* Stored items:
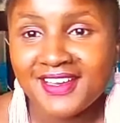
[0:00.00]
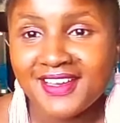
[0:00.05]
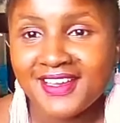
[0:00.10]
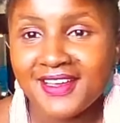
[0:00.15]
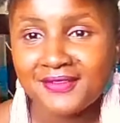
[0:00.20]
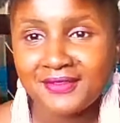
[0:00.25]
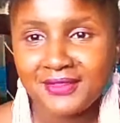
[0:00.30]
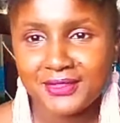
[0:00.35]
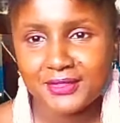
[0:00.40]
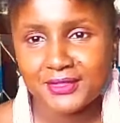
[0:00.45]
I
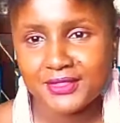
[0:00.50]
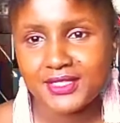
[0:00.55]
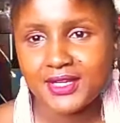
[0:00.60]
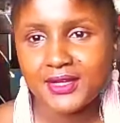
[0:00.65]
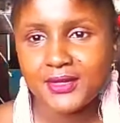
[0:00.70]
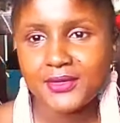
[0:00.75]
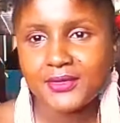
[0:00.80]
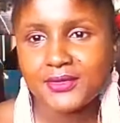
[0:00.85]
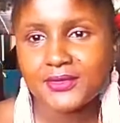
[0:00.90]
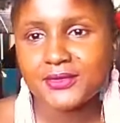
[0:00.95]
have a
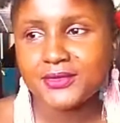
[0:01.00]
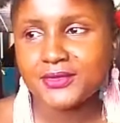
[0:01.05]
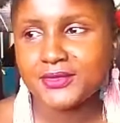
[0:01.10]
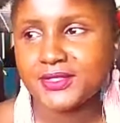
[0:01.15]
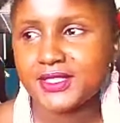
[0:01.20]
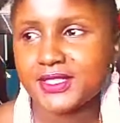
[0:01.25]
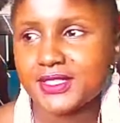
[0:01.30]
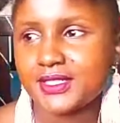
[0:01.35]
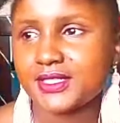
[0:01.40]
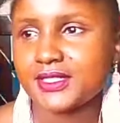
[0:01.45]
daughter
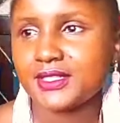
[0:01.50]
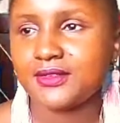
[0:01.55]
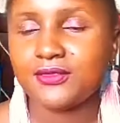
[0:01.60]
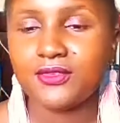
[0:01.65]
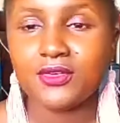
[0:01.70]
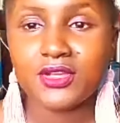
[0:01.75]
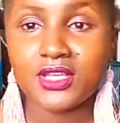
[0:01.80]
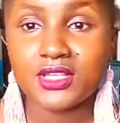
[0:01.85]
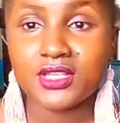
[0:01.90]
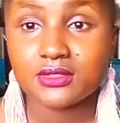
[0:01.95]
who's
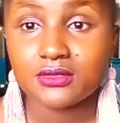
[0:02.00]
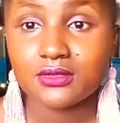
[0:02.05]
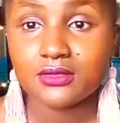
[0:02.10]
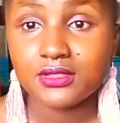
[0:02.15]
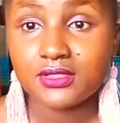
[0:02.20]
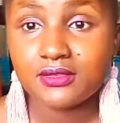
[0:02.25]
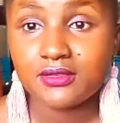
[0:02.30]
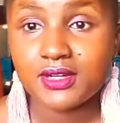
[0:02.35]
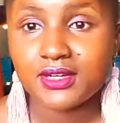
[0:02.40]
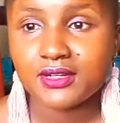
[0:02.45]
4 years
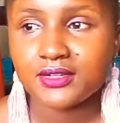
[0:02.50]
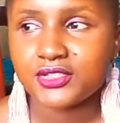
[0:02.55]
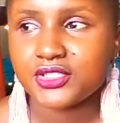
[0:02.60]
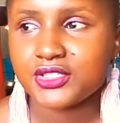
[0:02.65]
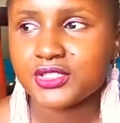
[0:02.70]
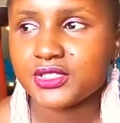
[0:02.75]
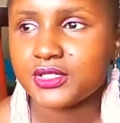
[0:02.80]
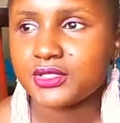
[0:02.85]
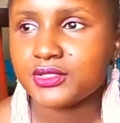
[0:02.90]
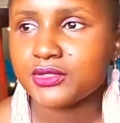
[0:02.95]
old right now.
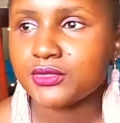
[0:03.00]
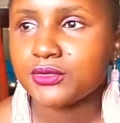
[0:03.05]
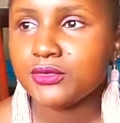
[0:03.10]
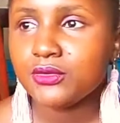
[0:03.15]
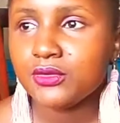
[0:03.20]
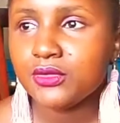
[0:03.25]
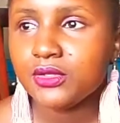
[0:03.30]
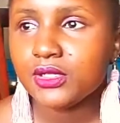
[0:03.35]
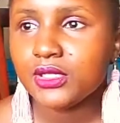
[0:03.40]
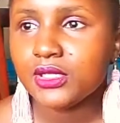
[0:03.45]
She's in
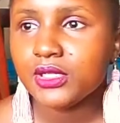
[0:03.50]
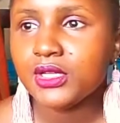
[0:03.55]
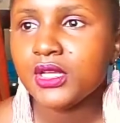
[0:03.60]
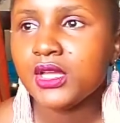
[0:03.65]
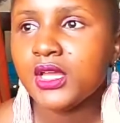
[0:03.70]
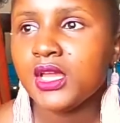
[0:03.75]
school.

* EXERCISE BRIEF:
Please return all of the entries word for word, excluding the pictures.

* EXPECTED ANSWER:
[0:00.00]
[0:00.05]
[0:00.10]
[0:00.15]
[0:00.20]
[0:00.25]
[0:00.30]
[0:00.35]
[0:00.40]
[0:00.45]
I
[0:00.50]
[0:00.55]
[0:00.60]
[0:00.65]
[0:00.70]
[0:00.75]
[0:00.80]
[0:00.85]
[0:00.90]
[0:00.95]
have a
[0:01.00]
[0:01.05]
[0:01.10]
[0:01.15]
[0:01.20]
[0:01.25]
[0:01.30]
[0:01.35]
[0:01.40]
[0:01.45]
daughter
[0:01.50]
[0:01.55]
[0:01.60]
[0:01.65]
[0:01.70]
[0:01.75]
[0:01.80]
[0:01.85]
[0:01.90]
[0:01.95]
who's
[0:02.00]
[0:02.05]
[0:02.10]
[0:02.15]
[0:02.20]
[0:02.25]
[0:02.30]
[0:02.35]
[0:02.40]
[0:02.45]
4 years
[0:02.50]
[0:02.55]
[0:02.60]
[0:02.65]
[0:02.70]
[0:02.75]
[0:02.80]
[0:02.85]
[0:02.90]
[0:02.95]
old right now.
[0:03.00]
[0:03.05]
[0:03.10]
[0:03.15]
[0:03.20]
[0:03.25]
[0:03.30]
[0:03.35]
[0:03.40]
[0:03.45]
She's in
[0:03.50]
[0:03.55]
[0:03.60]
[0:03.65]
[0:03.70]
[0:03.75]
school.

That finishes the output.